Last summer, when a trailer of a version of "Sorority Sisters" leaked out, critics tried to stop the show before it even aired, sending protest notes to VH1 and a petition online.
But VH1 taped an entire season, then quietly announced the debut air date four days before the actual debut, the shortest promotional window I've ever seen for a TV show. When I wrote about it Dec. 11, I wondered if the VH1 executives really had any faith in the show. Why bother airing any show with almost no lead time?
Then the crap really hit the fan. Social media was brutal when the show debuted Monday Dec. 15.
In an essay Dec. 18, my colleague Ernie Suggs wrote, "This show is doing everything in its power to destroy the legacies that these sororities have been building for more than 100 years. And it offends me." Former Atlanta mayor Maynard Jackson's daughter in law weighed in soon after, saying she was "outraged by the exploitation of our sisterhood."
VH1 for a time held fort but it also began airing two new episodes a night starting Dec. 30, not something it has done in my memory for a show it wants to keep around long term like, say, "Love and Hip Hop Atlanta." It aired a special last week where the ladies on the show defended themselves, saying their critics were lobbing death threats at them.
Ratings for "Sorority Sisters" on Monday nights weren't bad, averaging about 1.2 million, though it did benefit from a strong lead in ("Love and Hip Hop").

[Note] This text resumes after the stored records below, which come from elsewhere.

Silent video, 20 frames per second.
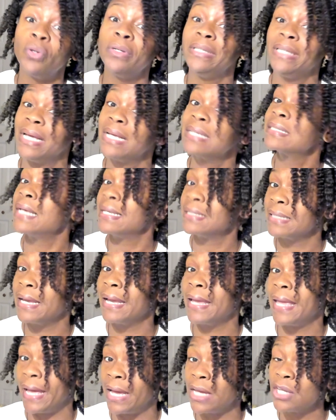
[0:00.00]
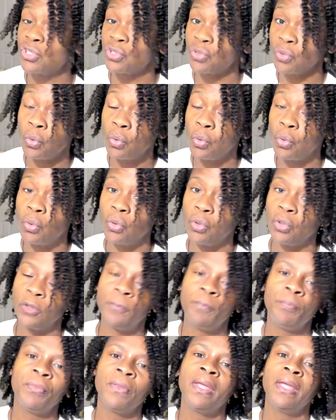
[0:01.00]
Yes, I said castor oil
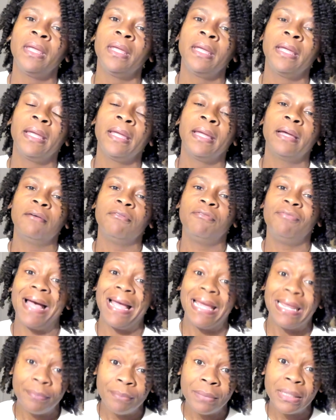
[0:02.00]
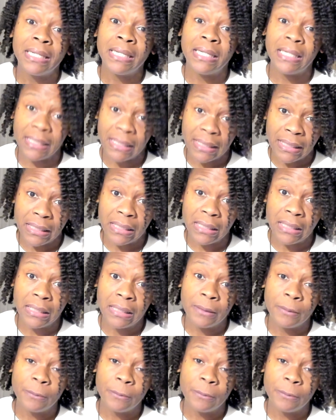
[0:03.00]
vitamin E,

The problem ultimately wasn't viewers. It was advertisers. The Greek organizations successfully pressured many advertisers to request they not show up on the program. That is probably what is forcing VH1's hand: money. Or lack thereof.
(I haven't reached anybody at VH1 yet for comment though I doubt the network will say much of anything beyond a vanilla statement.)
VH1 over the years has endured plenty of bad publicity and equally bad juju over its edgier shows (e.g. "Flavor of Love," "Love and Hip Hop," "Basketball Wives," "Mob Wives," et. al).
But if advertisers aren't willing to support a show, it will die. That's economics, pure and simple.